Input data START

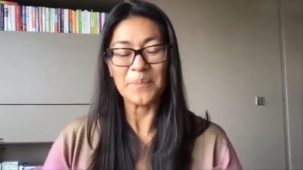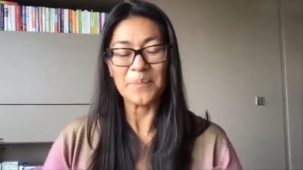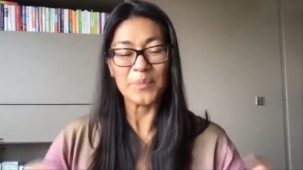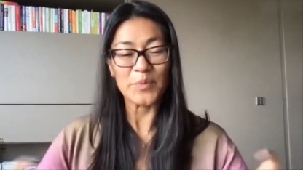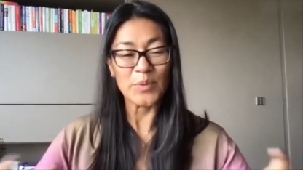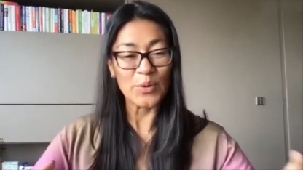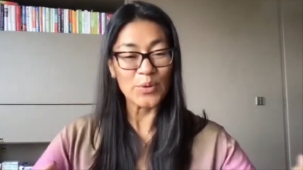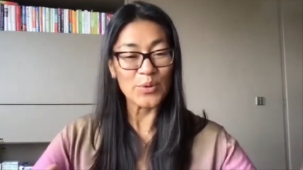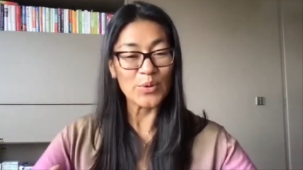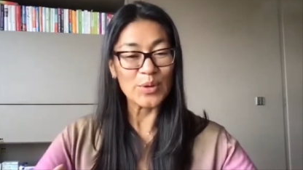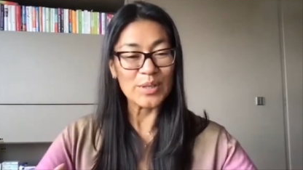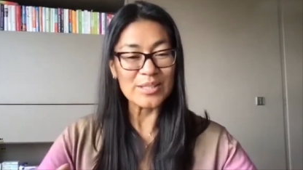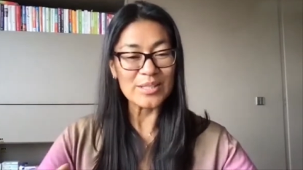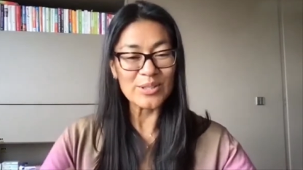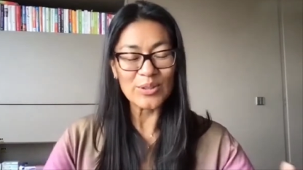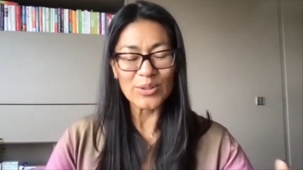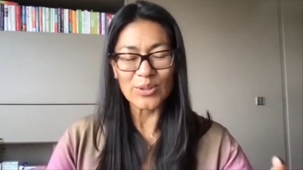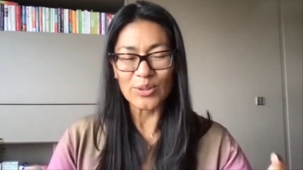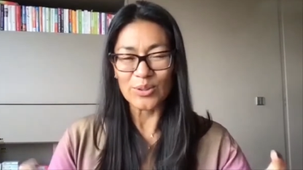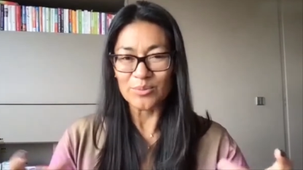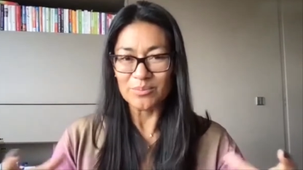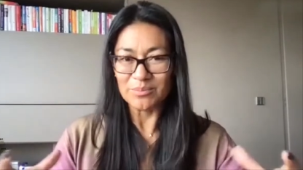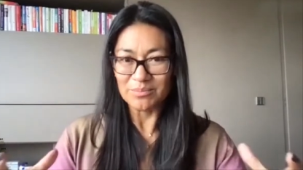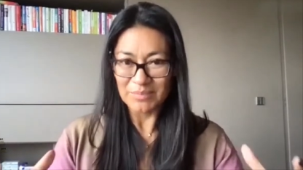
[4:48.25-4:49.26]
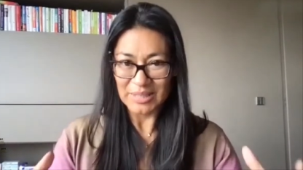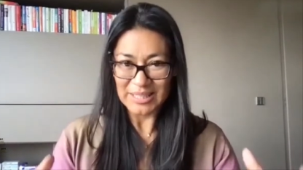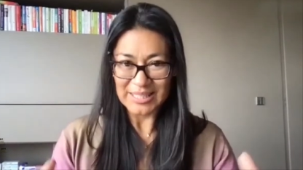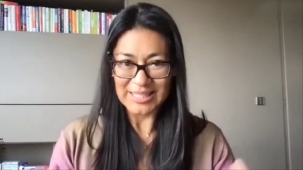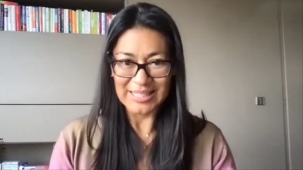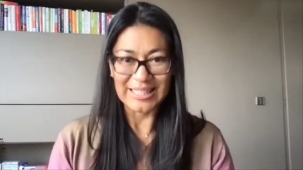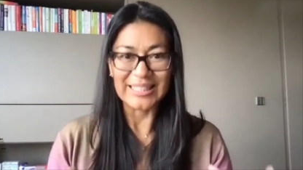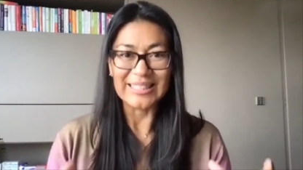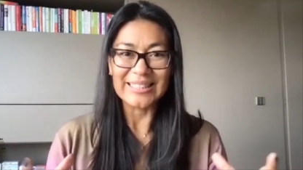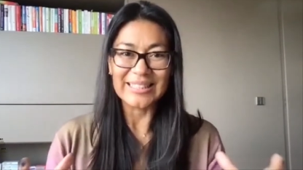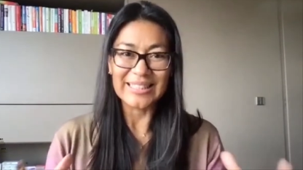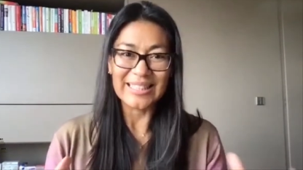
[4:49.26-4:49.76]
Todo esto con
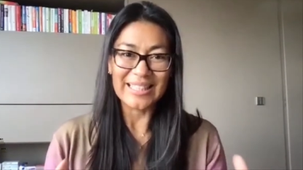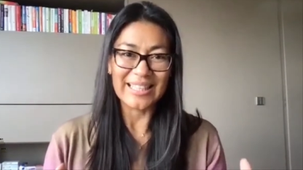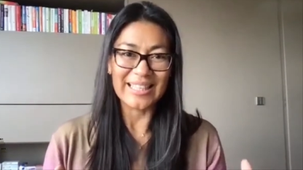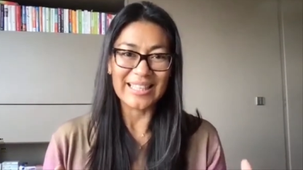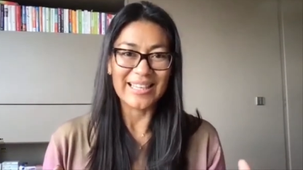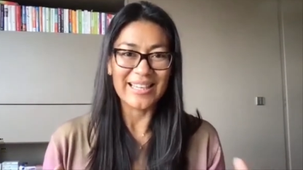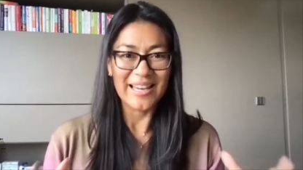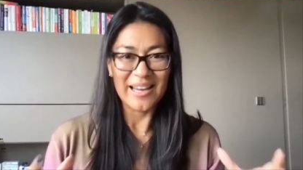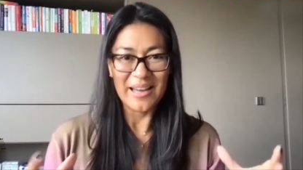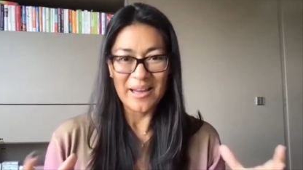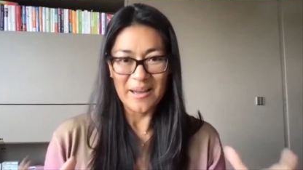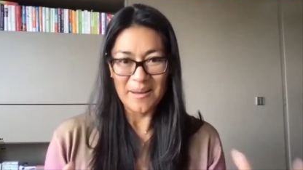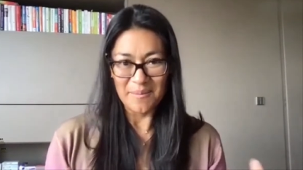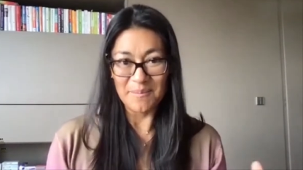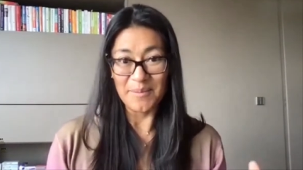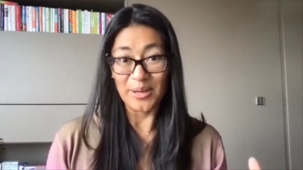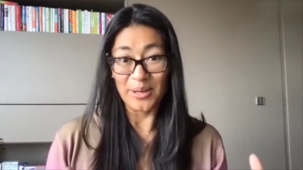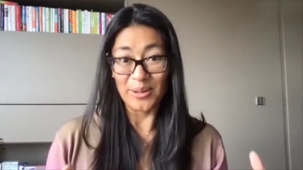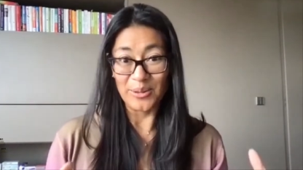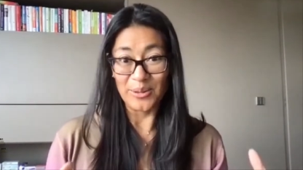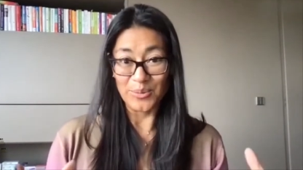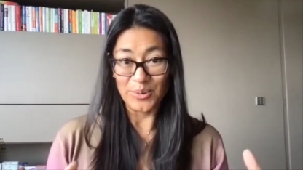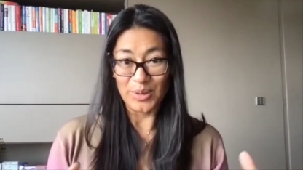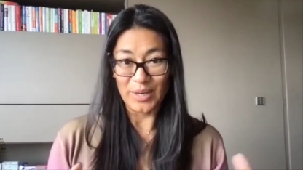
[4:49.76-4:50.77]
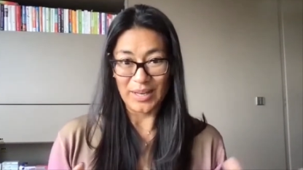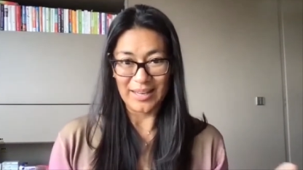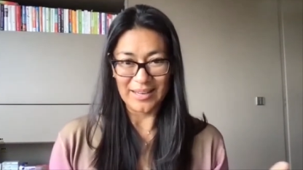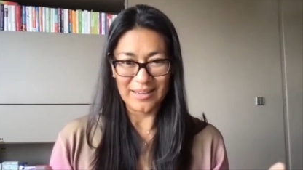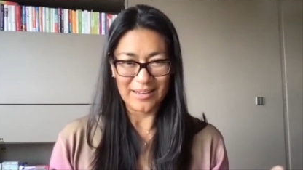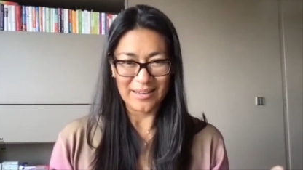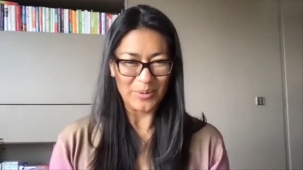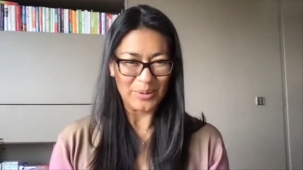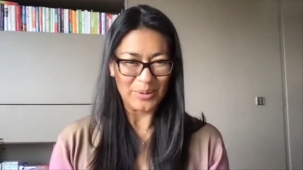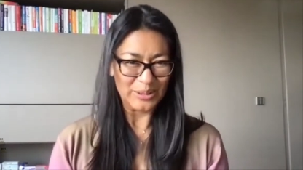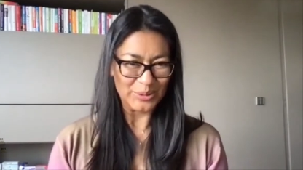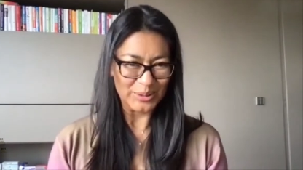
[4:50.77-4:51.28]
bastante verdura
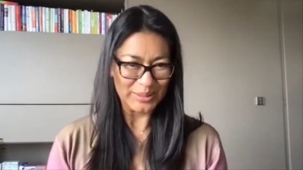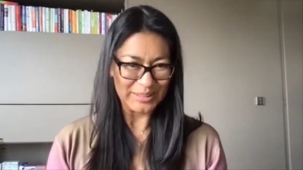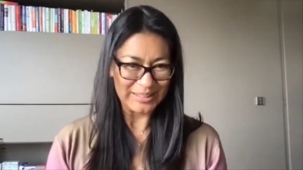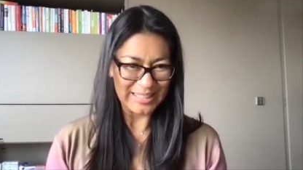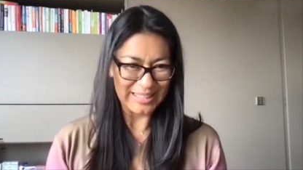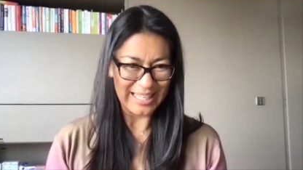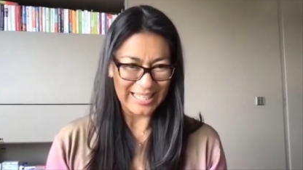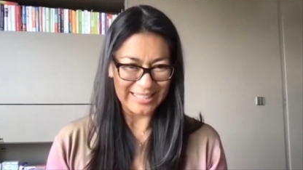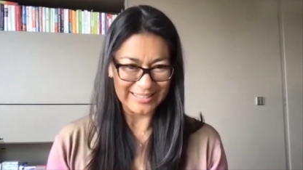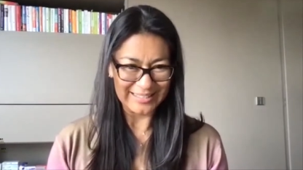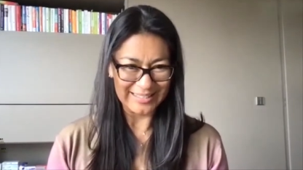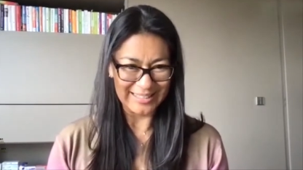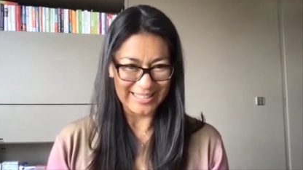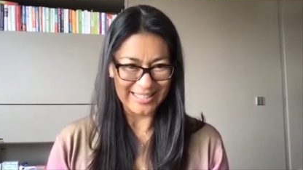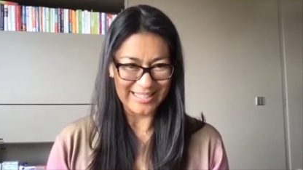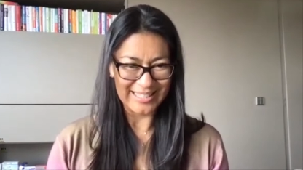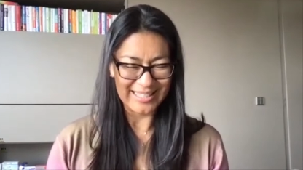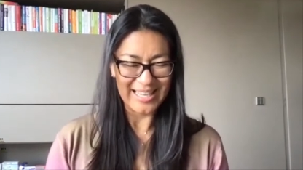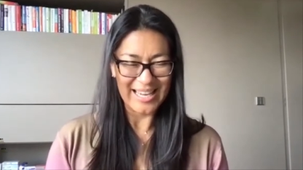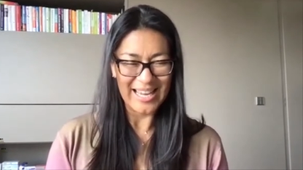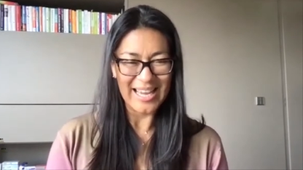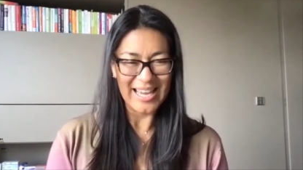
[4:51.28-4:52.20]
en cuanto a entrantes.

Input data END

Problem statement
With the pictures set aside, repeat every entry above exactly.

Task answer
[4:48.25-4:49.26]
[4:49.26-4:49.76]
Todo esto con
[4:49.76-4:50.77]
[4:50.77-4:51.28]
bastante verdura
[4:51.28-4:52.20]
en cuanto a entrantes.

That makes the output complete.